• [EXERCISE DETAILS]: What appears in the data must be reproduced exactly.

• [DATA PROVIDED]:
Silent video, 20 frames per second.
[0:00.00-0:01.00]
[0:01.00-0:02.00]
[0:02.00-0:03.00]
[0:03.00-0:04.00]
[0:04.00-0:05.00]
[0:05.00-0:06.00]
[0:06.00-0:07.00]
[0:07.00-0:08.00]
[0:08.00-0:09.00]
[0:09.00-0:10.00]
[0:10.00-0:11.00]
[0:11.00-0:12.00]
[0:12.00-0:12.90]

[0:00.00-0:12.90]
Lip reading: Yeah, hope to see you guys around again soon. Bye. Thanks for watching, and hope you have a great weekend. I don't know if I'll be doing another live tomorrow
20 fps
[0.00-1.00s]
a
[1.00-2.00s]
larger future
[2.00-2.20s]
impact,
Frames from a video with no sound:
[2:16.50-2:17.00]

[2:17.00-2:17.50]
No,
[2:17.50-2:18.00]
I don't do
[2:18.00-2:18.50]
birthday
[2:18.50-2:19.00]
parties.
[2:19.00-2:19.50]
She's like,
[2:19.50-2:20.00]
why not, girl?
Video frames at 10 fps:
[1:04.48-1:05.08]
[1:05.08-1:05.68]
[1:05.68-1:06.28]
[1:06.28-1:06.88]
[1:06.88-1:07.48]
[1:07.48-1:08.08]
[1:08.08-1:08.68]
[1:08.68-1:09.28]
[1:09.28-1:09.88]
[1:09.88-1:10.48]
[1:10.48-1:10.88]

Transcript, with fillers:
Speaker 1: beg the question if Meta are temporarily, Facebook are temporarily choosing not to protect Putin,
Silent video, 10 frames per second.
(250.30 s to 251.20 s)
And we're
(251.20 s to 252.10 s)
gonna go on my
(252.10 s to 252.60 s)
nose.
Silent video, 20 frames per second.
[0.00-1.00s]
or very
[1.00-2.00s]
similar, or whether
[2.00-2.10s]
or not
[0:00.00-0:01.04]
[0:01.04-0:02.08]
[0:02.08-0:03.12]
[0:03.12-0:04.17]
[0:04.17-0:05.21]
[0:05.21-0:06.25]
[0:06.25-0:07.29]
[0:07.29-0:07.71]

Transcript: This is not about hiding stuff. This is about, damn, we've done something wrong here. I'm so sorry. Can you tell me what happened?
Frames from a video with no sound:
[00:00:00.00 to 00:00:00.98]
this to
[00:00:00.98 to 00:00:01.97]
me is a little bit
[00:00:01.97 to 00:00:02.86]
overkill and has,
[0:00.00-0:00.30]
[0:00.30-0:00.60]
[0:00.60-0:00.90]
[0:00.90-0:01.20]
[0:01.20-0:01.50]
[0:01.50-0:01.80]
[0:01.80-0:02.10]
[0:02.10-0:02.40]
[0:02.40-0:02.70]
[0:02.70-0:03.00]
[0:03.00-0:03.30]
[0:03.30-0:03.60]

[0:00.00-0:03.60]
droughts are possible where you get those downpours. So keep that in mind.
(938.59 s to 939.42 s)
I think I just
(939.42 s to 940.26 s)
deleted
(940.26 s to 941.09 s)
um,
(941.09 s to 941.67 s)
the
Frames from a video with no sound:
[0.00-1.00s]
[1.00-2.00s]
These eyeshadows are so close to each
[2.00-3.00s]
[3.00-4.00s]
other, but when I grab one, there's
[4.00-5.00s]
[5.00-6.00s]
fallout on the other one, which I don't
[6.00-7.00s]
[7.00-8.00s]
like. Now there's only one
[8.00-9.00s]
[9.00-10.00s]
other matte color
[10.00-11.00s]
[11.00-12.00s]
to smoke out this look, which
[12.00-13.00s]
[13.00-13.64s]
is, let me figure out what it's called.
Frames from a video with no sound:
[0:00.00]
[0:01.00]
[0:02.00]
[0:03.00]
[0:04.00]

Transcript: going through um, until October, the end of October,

• [RESPONSE TO THE TASK]:
Silent video, 20 frames per second.
[0:00.00-0:01.00]
[0:01.00-0:02.00]
[0:02.00-0:03.00]
[0:03.00-0:04.00]
[0:04.00-0:05.00]
[0:05.00-0:06.00]
[0:06.00-0:07.00]
[0:07.00-0:08.00]
[0:08.00-0:09.00]
[0:09.00-0:10.00]
[0:10.00-0:11.00]
[0:11.00-0:12.00]
[0:12.00-0:12.90]

[0:00.00-0:12.90]
Lip reading: Yeah, hope to see you guys around again soon. Bye. Thanks for watching, and hope you have a great weekend. I don't know if I'll be doing another live tomorrow
20 fps
[0.00-1.00s]
a
[1.00-2.00s]
larger future
[2.00-2.20s]
impact,
Frames from a video with no sound:
[2:16.50-2:17.00]

[2:17.00-2:17.50]
No,
[2:17.50-2:18.00]
I don't do
[2:18.00-2:18.50]
birthday
[2:18.50-2:19.00]
parties.
[2:19.00-2:19.50]
She's like,
[2:19.50-2:20.00]
why not, girl?
Video frames at 10 fps:
[1:04.48-1:05.08]
[1:05.08-1:05.68]
[1:05.68-1:06.28]
[1:06.28-1:06.88]
[1:06.88-1:07.48]
[1:07.48-1:08.08]
[1:08.08-1:08.68]
[1:08.68-1:09.28]
[1:09.28-1:09.88]
[1:09.88-1:10.48]
[1:10.48-1:10.88]

Transcript, with fillers:
Speaker 1: beg the question if Meta are temporarily, Facebook are temporarily choosing not to protect Putin,
Silent video, 10 frames per second.
(250.30 s to 251.20 s)
And we're
(251.20 s to 252.10 s)
gonna go on my
(252.10 s to 252.60 s)
nose.
Silent video, 20 frames per second.
[0.00-1.00s]
or very
[1.00-2.00s]
similar, or whether
[2.00-2.10s]
or not
[0:00.00-0:01.04]
[0:01.04-0:02.08]
[0:02.08-0:03.12]
[0:03.12-0:04.17]
[0:04.17-0:05.21]
[0:05.21-0:06.25]
[0:06.25-0:07.29]
[0:07.29-0:07.71]

Transcript: This is not about hiding stuff. This is about, damn, we've done something wrong here. I'm so sorry. Can you tell me what happened?
Frames from a video with no sound:
[00:00:00.00 to 00:00:00.98]
this to
[00:00:00.98 to 00:00:01.97]
me is a little bit
[00:00:01.97 to 00:00:02.86]
overkill and has,
[0:00.00-0:00.30]
[0:00.30-0:00.60]
[0:00.60-0:00.90]
[0:00.90-0:01.20]
[0:01.20-0:01.50]
[0:01.50-0:01.80]
[0:01.80-0:02.10]
[0:02.10-0:02.40]
[0:02.40-0:02.70]
[0:02.70-0:03.00]
[0:03.00-0:03.30]
[0:03.30-0:03.60]

[0:00.00-0:03.60]
droughts are possible where you get those downpours. So keep that in mind.
(938.59 s to 939.42 s)
I think I just
(939.42 s to 940.26 s)
deleted
(940.26 s to 941.09 s)
um,
(941.09 s to 941.67 s)
the
Frames from a video with no sound:
[0.00-1.00s]
[1.00-2.00s]
These eyeshadows are so close to each
[2.00-3.00s]
[3.00-4.00s]
other, but when I grab one, there's
[4.00-5.00s]
[5.00-6.00s]
fallout on the other one, which I don't
[6.00-7.00s]
[7.00-8.00s]
like. Now there's only one
[8.00-9.00s]
[9.00-10.00s]
other matte color
[10.00-11.00s]
[11.00-12.00s]
to smoke out this look, which
[12.00-13.00s]
[13.00-13.64s]
is, let me figure out what it's called.
Frames from a video with no sound:
[0:00.00]
[0:01.00]
[0:02.00]
[0:03.00]
[0:04.00]

Transcript: going through um, until October, the end of October,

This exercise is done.